For starters, Peterson says, O'Brien will help reduce class
sizes. Peterson has 22 students in her class; she'd rather have no more than 18.
She says O'Brien will deliver on adequate school funding.
And she says O'Brien respects the teaching profession.
"She is willing to work with educators and listen to the
experts in the classroom," said Peterson, who is president of the Weymouth Teachers Association. "We're the ones who live
the reality in the classroom every day."
Teacher union leaders such as Peterson are adamantly opposed
to Republican gubernatorial candidate Mitt Romney. They worry that his promised tax cuts will mean less money for
schools.
"Tax cuts don't fund education," Peterson said.
They're also scared off by his talk of tenure reform and
firing bad teachers. And they oppose Romney's call to replace bilingual education with one-year English immersion for
non-native speakers.
That explains why the statewide teachers union, the
Massachusetts Teachers Association, is spending $1 million on television ads, mailings and phone calls to help O'Brien get
elected.
But shaking up the education establishment is exactly what
other people want Romney to do.
"Somebody better shake up the education establishment
because it isn't going to shake itself up," said Barbara Anderson of
Citizens for Limited Taxation.
Anderson and other critics of the powerful MTA say the union
is solely concerned with teacher salaries, pensions and job protection.
"The MTA has resisted every reform, every attempt at
accountability, everything anyone ever tried to do to make sure children are learning," Anderson said. "Somebody has to care
about the children of this state and it certainly isn't the MTA or the people who are beholden to
them."
Romney also scores points with bilingual education critics,
who say immigrant children struggle for years in public schools without ever becoming fluent in English.
Bill Kerrigan of Wollaston, a retiree who tutors students in
math and English, said he's seen too many immigrants go through school without becoming fluent in English.
"It's a grave injustice that's done to these kids," Kerrigan
said. "While they serve 12 or 13 years in the school system, if they are unable to speak the language, they won't have the
opportunities that other kids have."
O'Brien supports a recently passed law that allows schools
to set their own bilingual program.
O'Brien and Romney agree on one thing: keep the MCAS test as
a high school graduation requirement.
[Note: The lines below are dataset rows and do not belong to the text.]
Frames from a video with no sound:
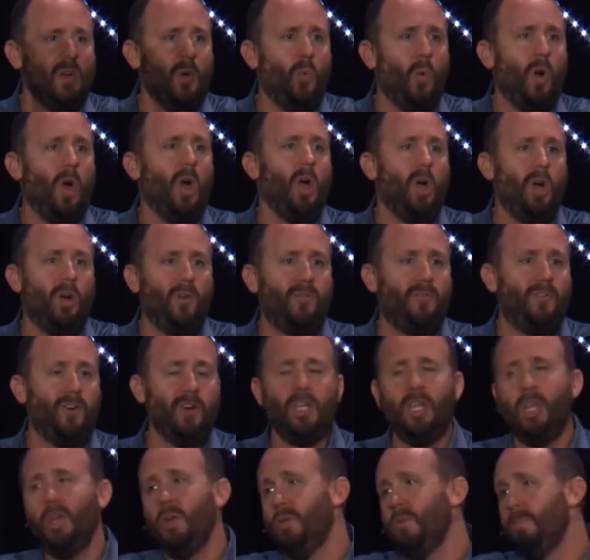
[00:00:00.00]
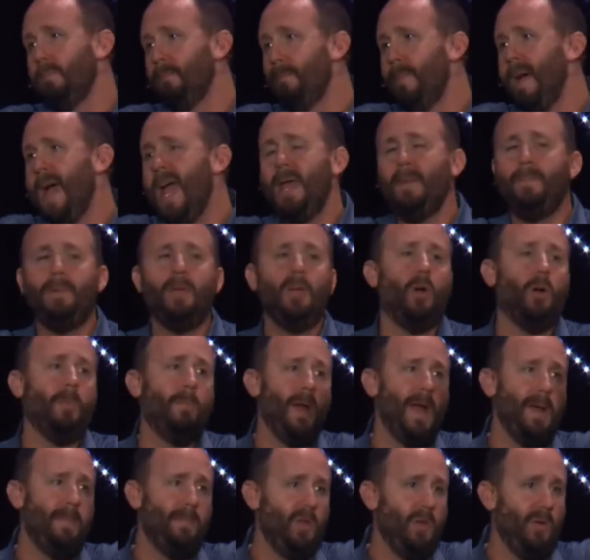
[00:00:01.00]
word for you. Maybe, or
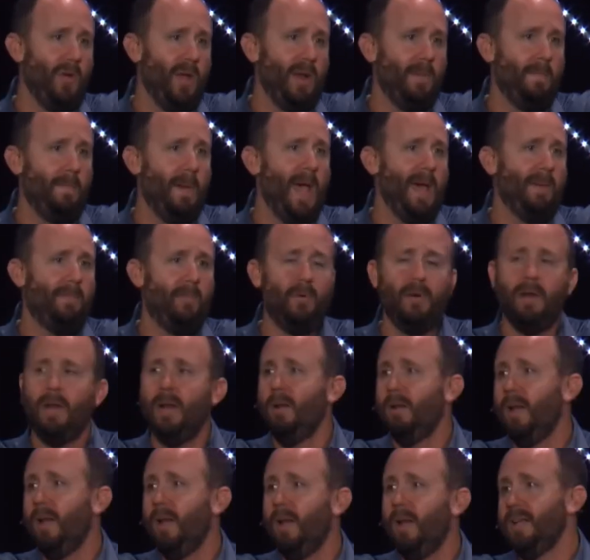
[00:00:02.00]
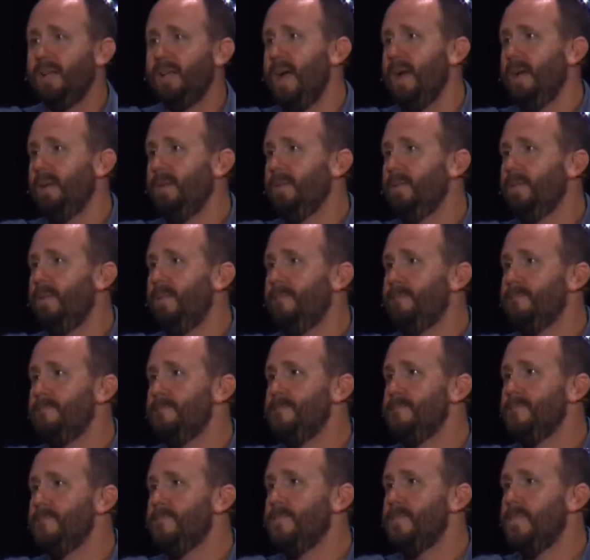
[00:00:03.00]
maybe you ate a bad burrito last night.
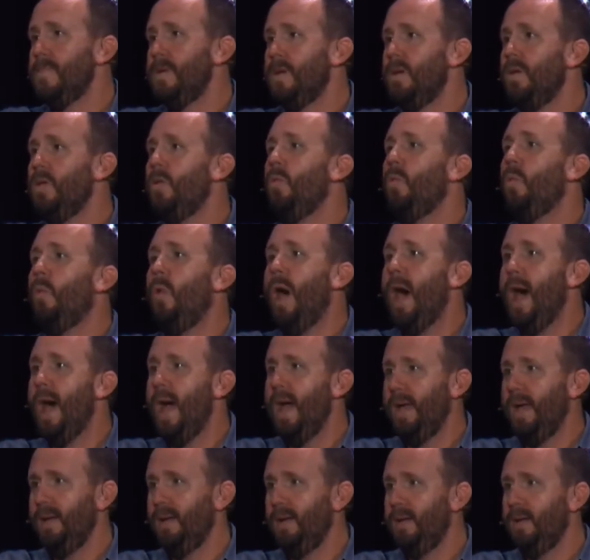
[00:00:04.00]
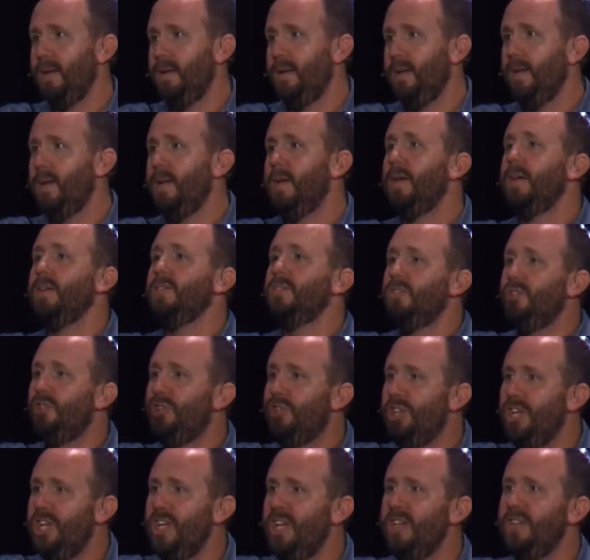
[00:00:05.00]
Why?
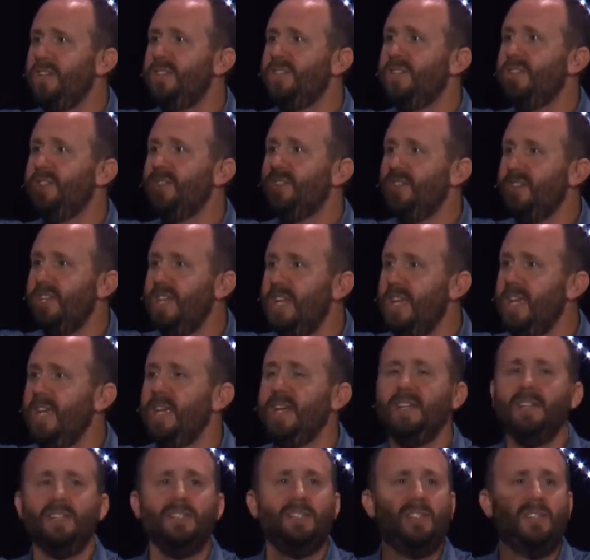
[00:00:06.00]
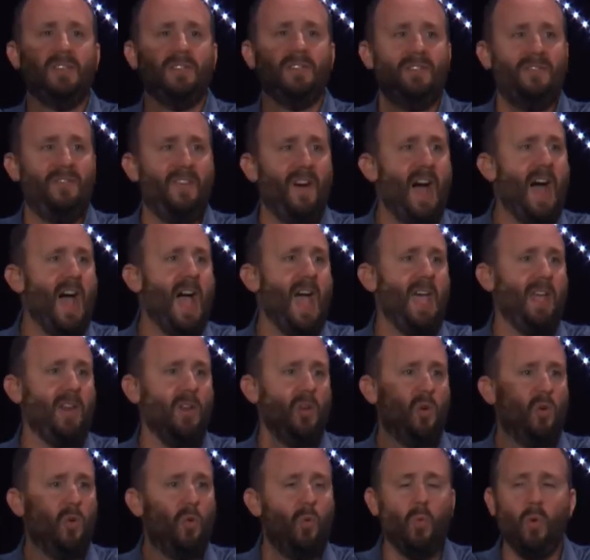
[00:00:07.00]
Jesus is the
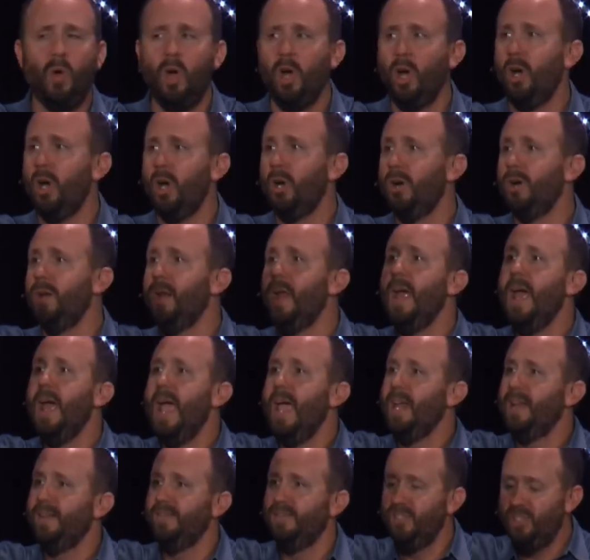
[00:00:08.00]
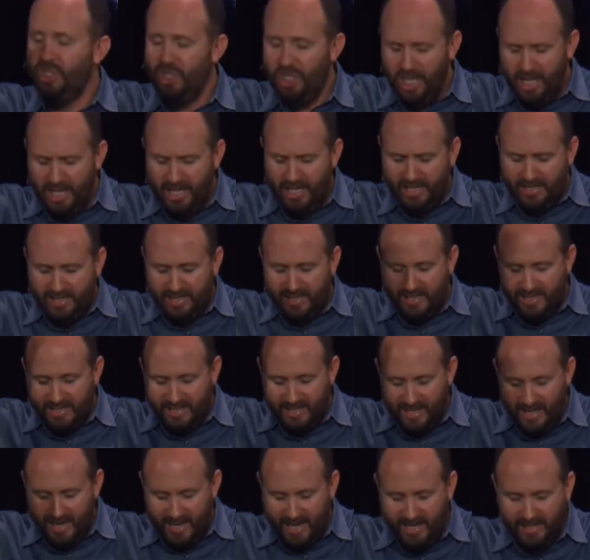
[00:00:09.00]
final word. And if
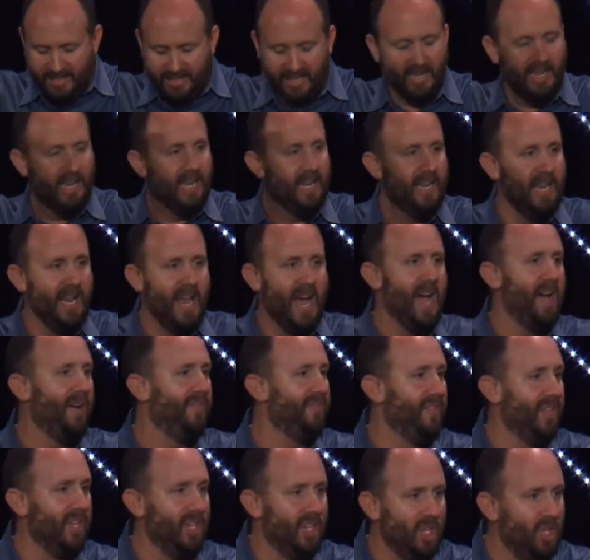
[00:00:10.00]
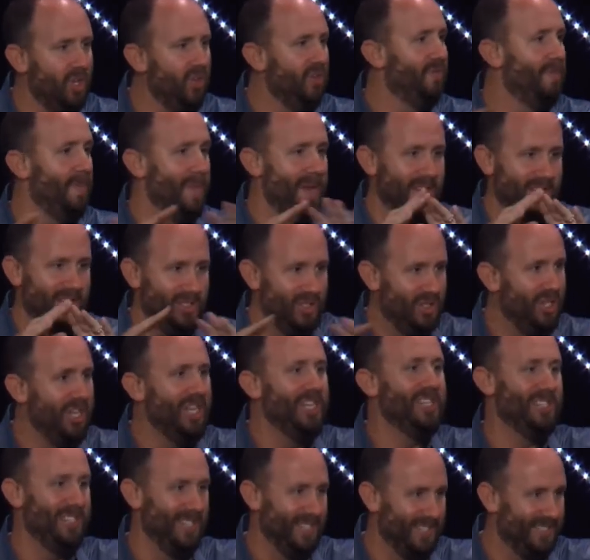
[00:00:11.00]
Jesus isn't enough, then you've missed
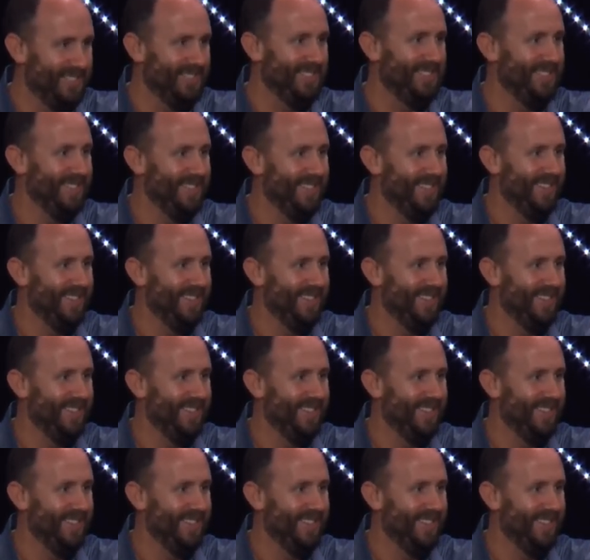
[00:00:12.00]
Jesus.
That runs counter to what the three minor-party candidates are saying.
The MCAS exam "is boring to the bright students, and it is
stigmatizing and discouraging to the students who don't pass," said independent candidate Barbara Johnson. "I would much
prefer if the children were taught how to think, and how to teach, so that wherever they go, it
is a classroom."
Johnson supports vouchers to allow students to transfer from
public to private schools. And she wants to expand the state college system.
Green Party candidate Jill Stein also opposes MCAS as a
graduation requirement. She wants to increase teacher salaries, increase community involvement in local schools, and
pump more money into low-income districts.
Libertarian Carla Howell has a far-more-radical proposal:
end state funding and state involvement with local schools, and eliminate the MCAS exam.